(Extracted data)

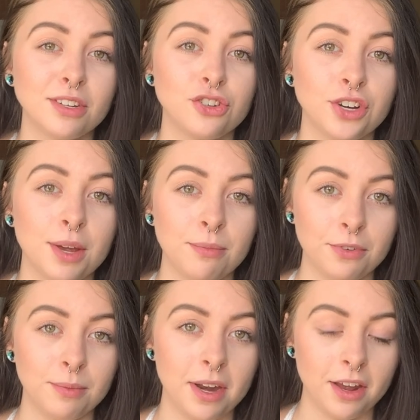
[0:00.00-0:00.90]
the trip
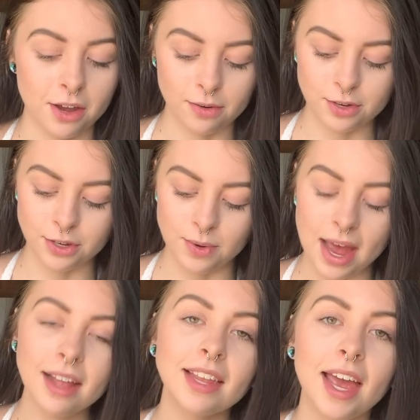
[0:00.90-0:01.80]
for me to go to
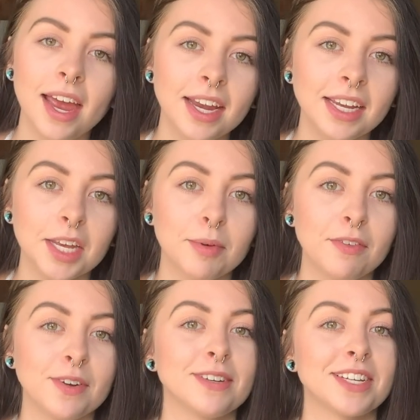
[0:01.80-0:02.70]
LA and get my
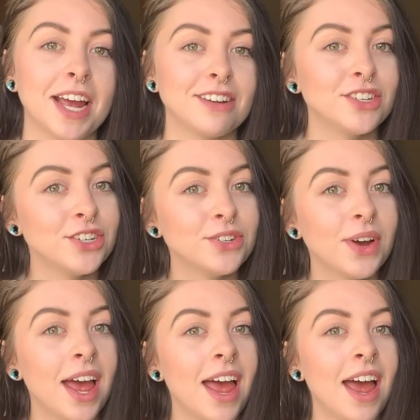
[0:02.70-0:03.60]
first
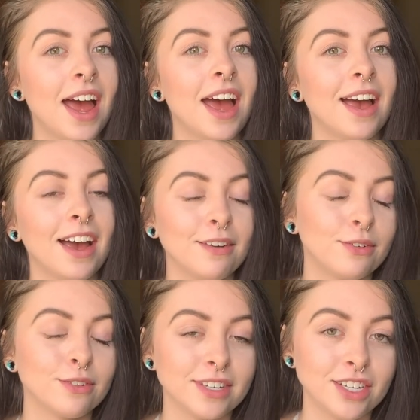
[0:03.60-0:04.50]
tattoo at High
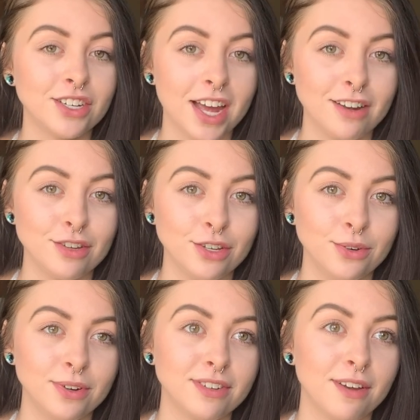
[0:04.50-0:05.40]
Voltage
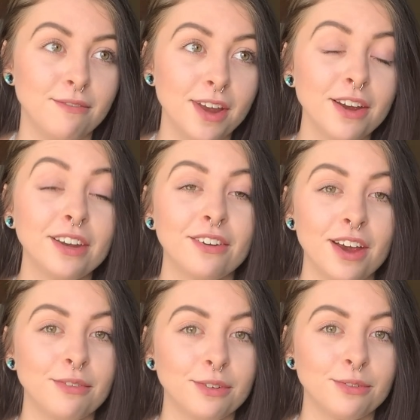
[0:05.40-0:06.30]
Tattoo, which I'm very
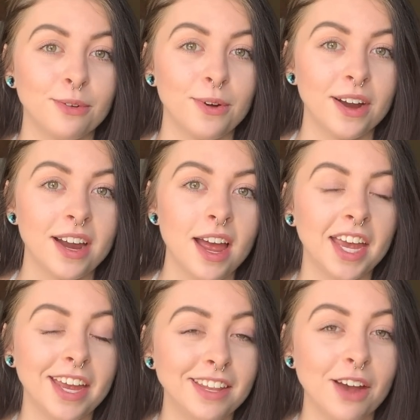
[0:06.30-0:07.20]
grateful for.
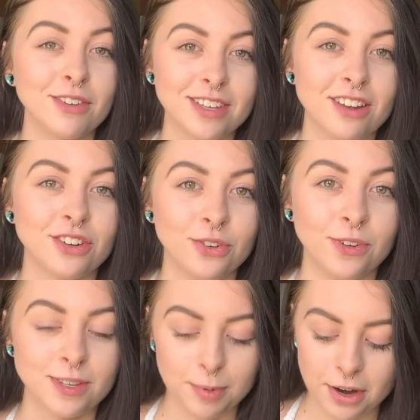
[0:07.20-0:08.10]
And that was such a
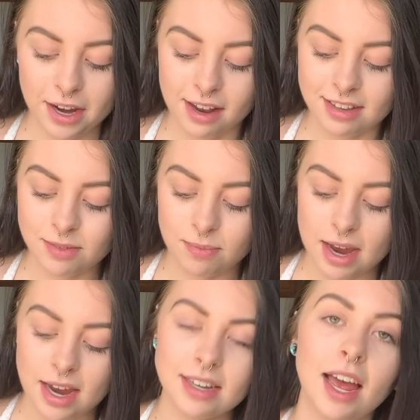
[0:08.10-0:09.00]
cool experience.
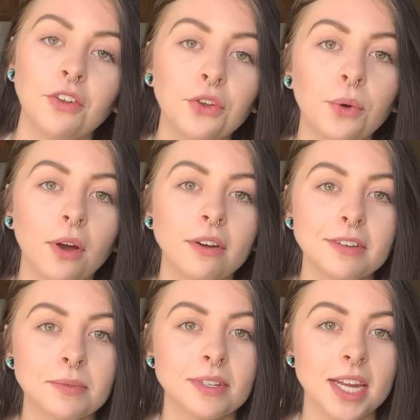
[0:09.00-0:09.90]
My tattoo
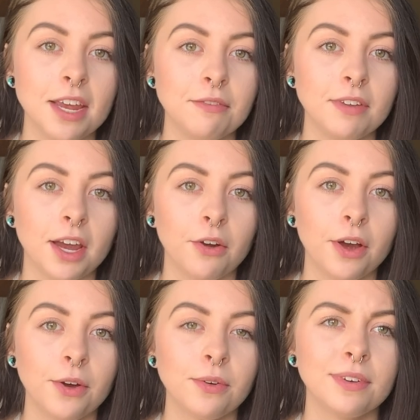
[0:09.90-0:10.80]
artist was Nate
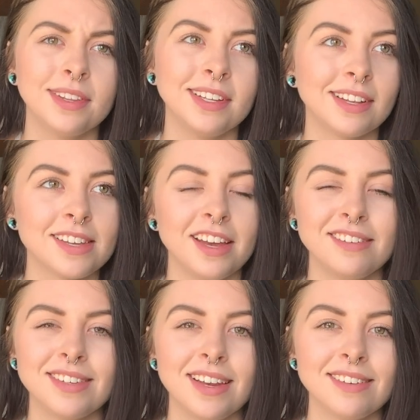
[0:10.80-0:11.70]
Fierro. I think that's how
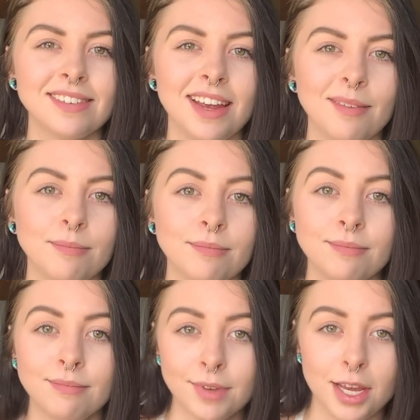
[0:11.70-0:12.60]
you say his name.
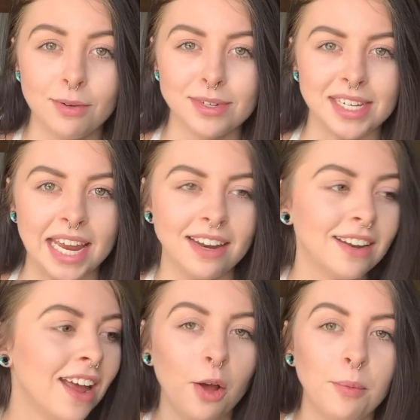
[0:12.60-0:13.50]
It was Nate.
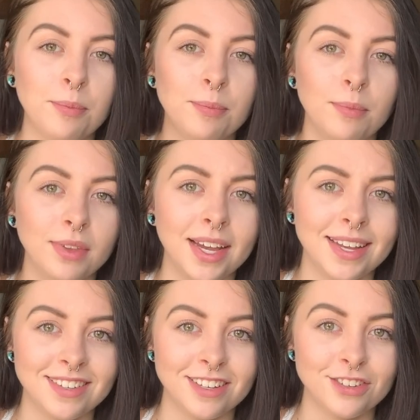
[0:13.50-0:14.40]
I'll link
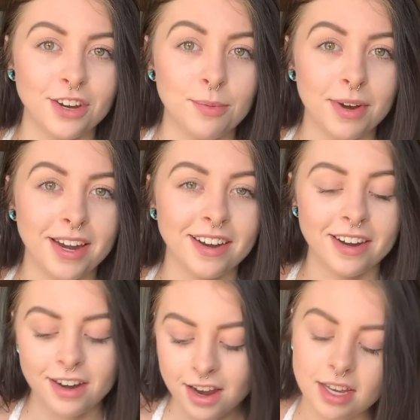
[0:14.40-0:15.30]
his Instagram right
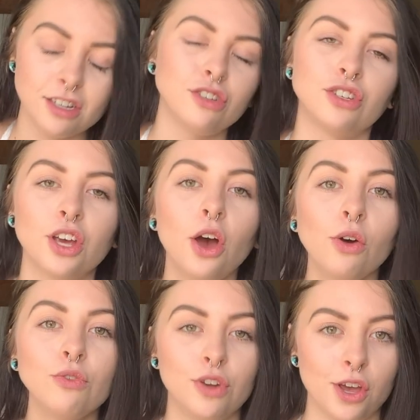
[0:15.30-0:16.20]
here. He is
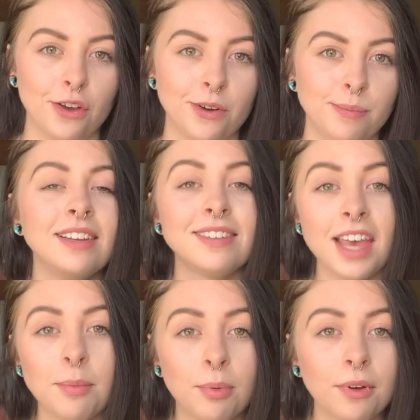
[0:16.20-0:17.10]
so dope. He
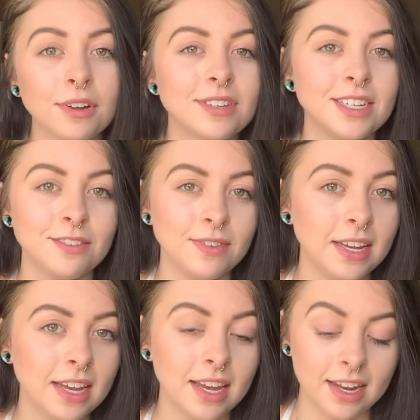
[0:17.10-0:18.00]
skateboards, he's
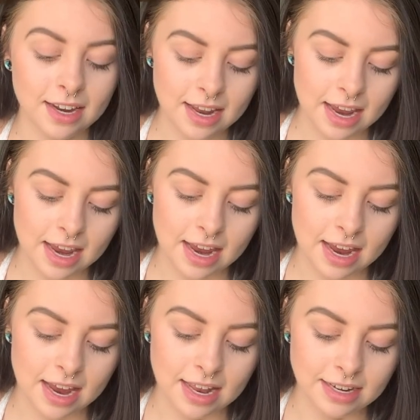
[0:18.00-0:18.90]
vegan,
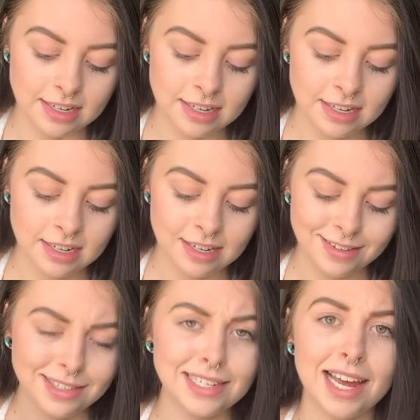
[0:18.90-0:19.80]
and
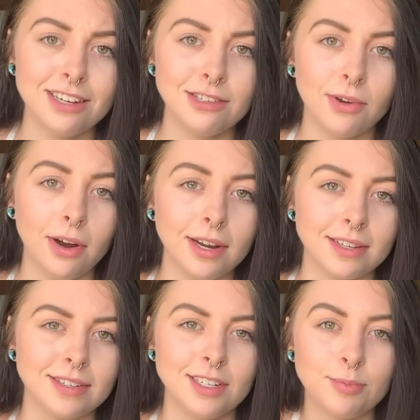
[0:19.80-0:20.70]
he's a tattoo
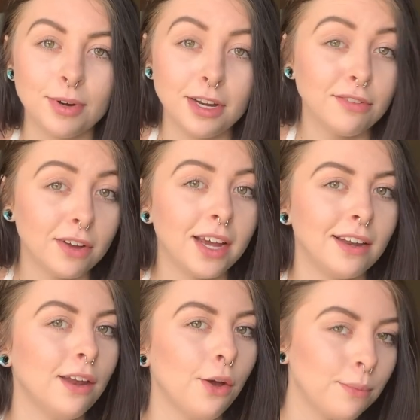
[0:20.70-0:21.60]
artist. He's pretty fucking dope.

(End Extracted data)

__Task__
Retype every record as it stands. None of the pictures should appear.

__Solution below__
[0:00.00-0:00.90]
the trip
[0:00.90-0:01.80]
for me to go to
[0:01.80-0:02.70]
LA and get my
[0:02.70-0:03.60]
first
[0:03.60-0:04.50]
tattoo at High
[0:04.50-0:05.40]
Voltage
[0:05.40-0:06.30]
Tattoo, which I'm very
[0:06.30-0:07.20]
grateful for.
[0:07.20-0:08.10]
And that was such a
[0:08.10-0:09.00]
cool experience.
[0:09.00-0:09.90]
My tattoo
[0:09.90-0:10.80]
artist was Nate
[0:10.80-0:11.70]
Fierro. I think that's how
[0:11.70-0:12.60]
you say his name.
[0:12.60-0:13.50]
It was Nate.
[0:13.50-0:14.40]
I'll link
[0:14.40-0:15.30]
his Instagram right
[0:15.30-0:16.20]
here. He is
[0:16.20-0:17.10]
so dope. He
[0:17.10-0:18.00]
skateboards, he's
[0:18.00-0:18.90]
vegan,
[0:18.90-0:19.80]
and
[0:19.80-0:20.70]
he's a tattoo
[0:20.70-0:21.60]
artist. He's pretty fucking dope.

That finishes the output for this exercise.